Instructions for the task:
The answer must reproduce every record exactly, with all pictures omitted.

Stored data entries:
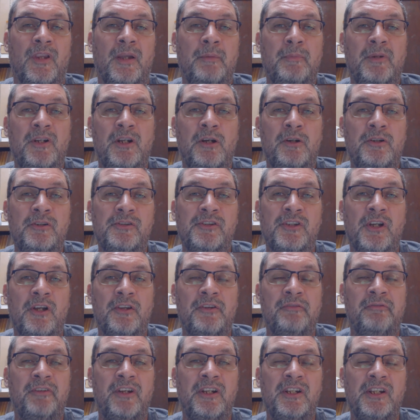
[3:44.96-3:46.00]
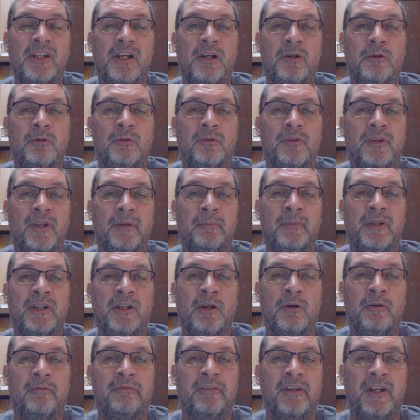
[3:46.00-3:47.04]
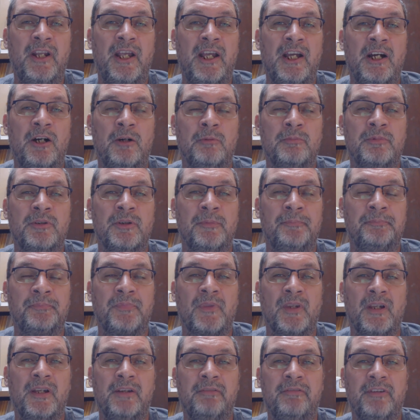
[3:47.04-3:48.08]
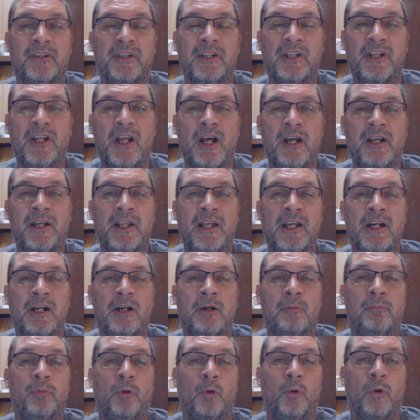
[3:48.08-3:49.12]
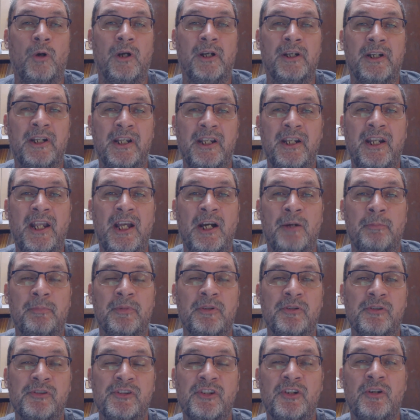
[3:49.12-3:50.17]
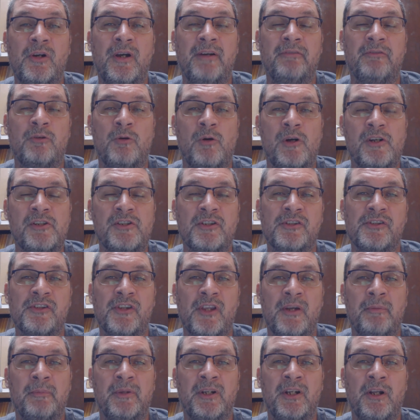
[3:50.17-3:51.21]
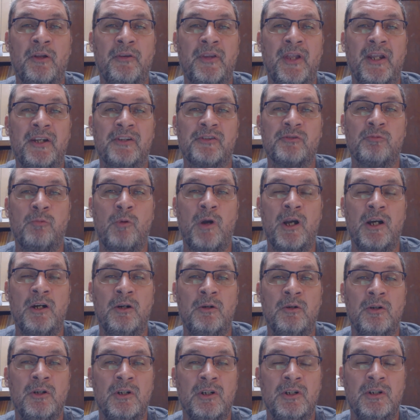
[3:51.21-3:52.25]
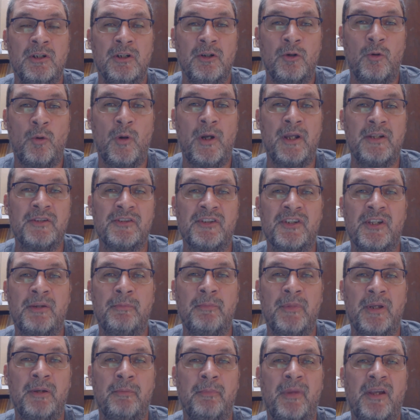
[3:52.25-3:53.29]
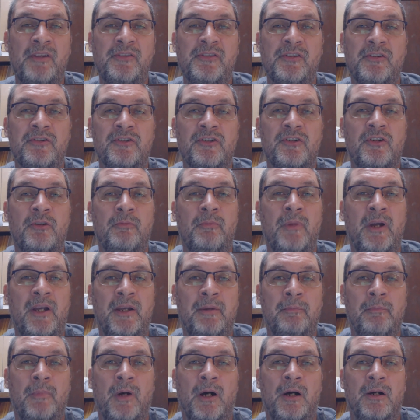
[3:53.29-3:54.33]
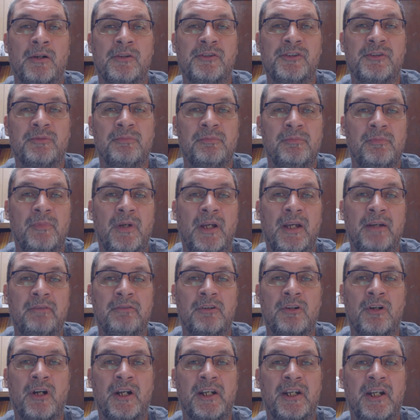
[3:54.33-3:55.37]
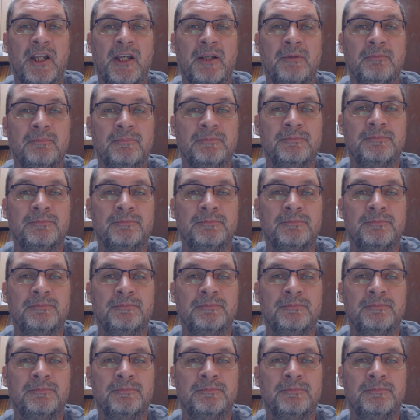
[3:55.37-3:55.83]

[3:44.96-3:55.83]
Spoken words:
Let me know you saw the video. Let me know if it helped. If it did not help, or it did help and you still have questions, let me know that as well. Go ahead and send me a message to my inbox. Have a great day.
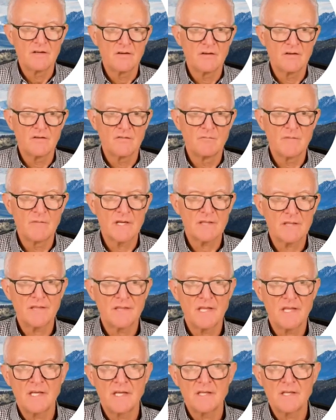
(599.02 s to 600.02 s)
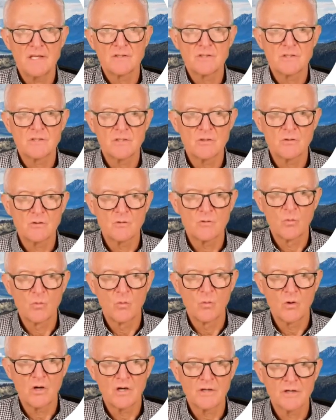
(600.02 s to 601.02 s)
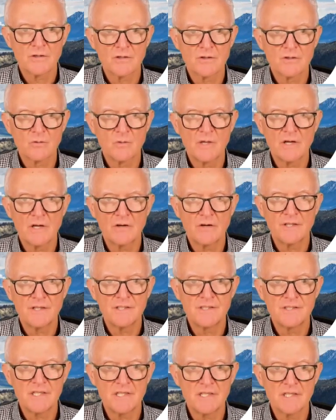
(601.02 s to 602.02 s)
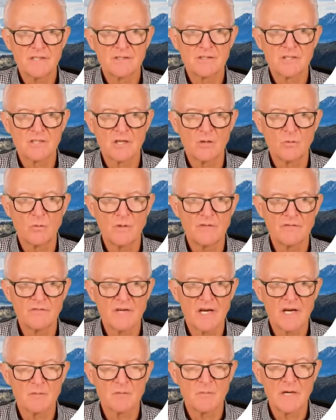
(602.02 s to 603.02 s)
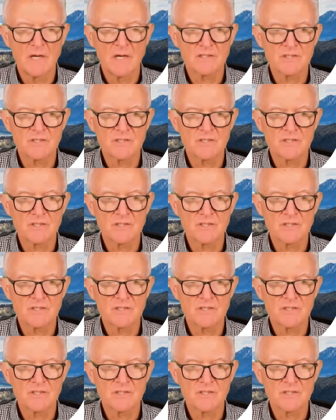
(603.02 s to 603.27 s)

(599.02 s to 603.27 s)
Methane to water, we already did, so we've got them actually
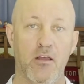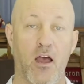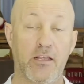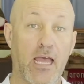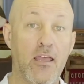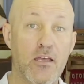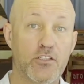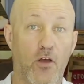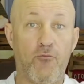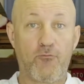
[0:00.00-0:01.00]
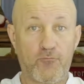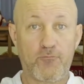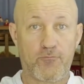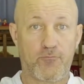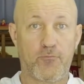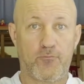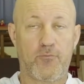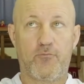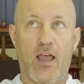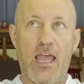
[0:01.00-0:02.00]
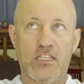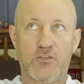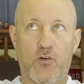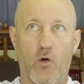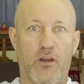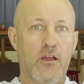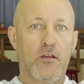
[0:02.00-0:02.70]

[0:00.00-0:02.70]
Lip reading: Okay, so hands forward.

Response to this task:
[3:44.96-3:46.00]
[3:46.00-3:47.04]
[3:47.04-3:48.08]
[3:48.08-3:49.12]
[3:49.12-3:50.17]
[3:50.17-3:51.21]
[3:51.21-3:52.25]
[3:52.25-3:53.29]
[3:53.29-3:54.33]
[3:54.33-3:55.37]
[3:55.37-3:55.83]

[3:44.96-3:55.83]
Spoken words:
Let me know you saw the video. Let me know if it helped. If it did not help, or it did help and you still have questions, let me know that as well. Go ahead and send me a message to my inbox. Have a great day.
(599.02 s to 600.02 s)
(600.02 s to 601.02 s)
(601.02 s to 602.02 s)
(602.02 s to 603.02 s)
(603.02 s to 603.27 s)

(599.02 s to 603.27 s)
Methane to water, we already did, so we've got them actually
[0:00.00-0:01.00]
[0:01.00-0:02.00]
[0:02.00-0:02.70]

[0:00.00-0:02.70]
Lip reading: Okay, so hands forward.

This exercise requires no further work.